:: Task prompt ::
From the first line to the last, reproduce the records below exactly, omitting any picture.

(Data Opens)

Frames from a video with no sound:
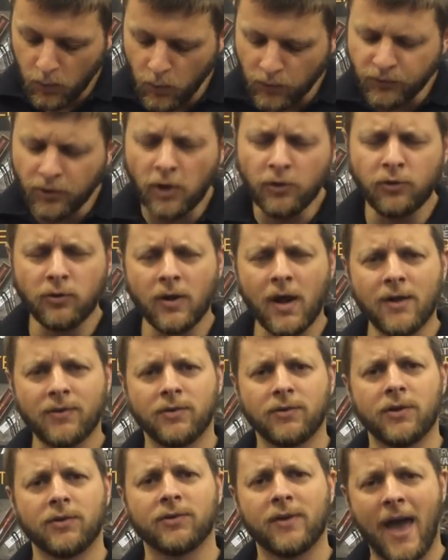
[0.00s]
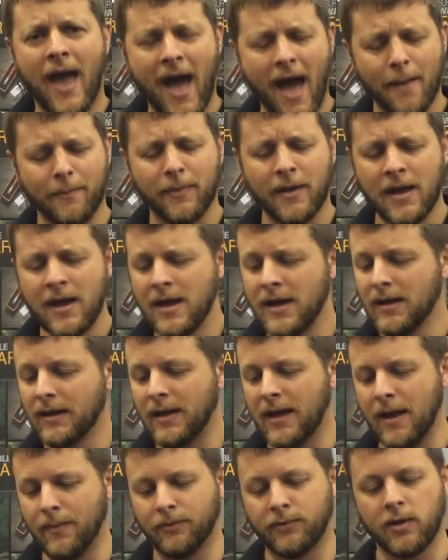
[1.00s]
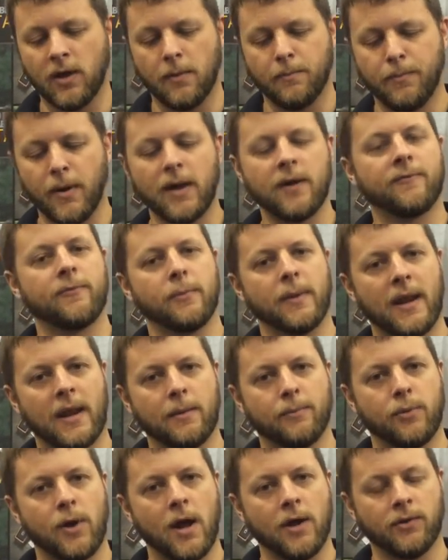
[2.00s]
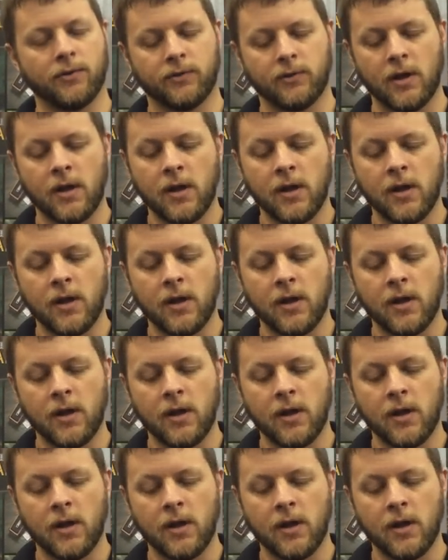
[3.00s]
What's also nice is this cap keeps the button from getting pressed.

(Data Closes)

:: Response area ::
Frames from a video with no sound:
[0.00s]
[1.00s]
[2.00s]
[3.00s]
What's also nice is this cap keeps the button from getting pressed.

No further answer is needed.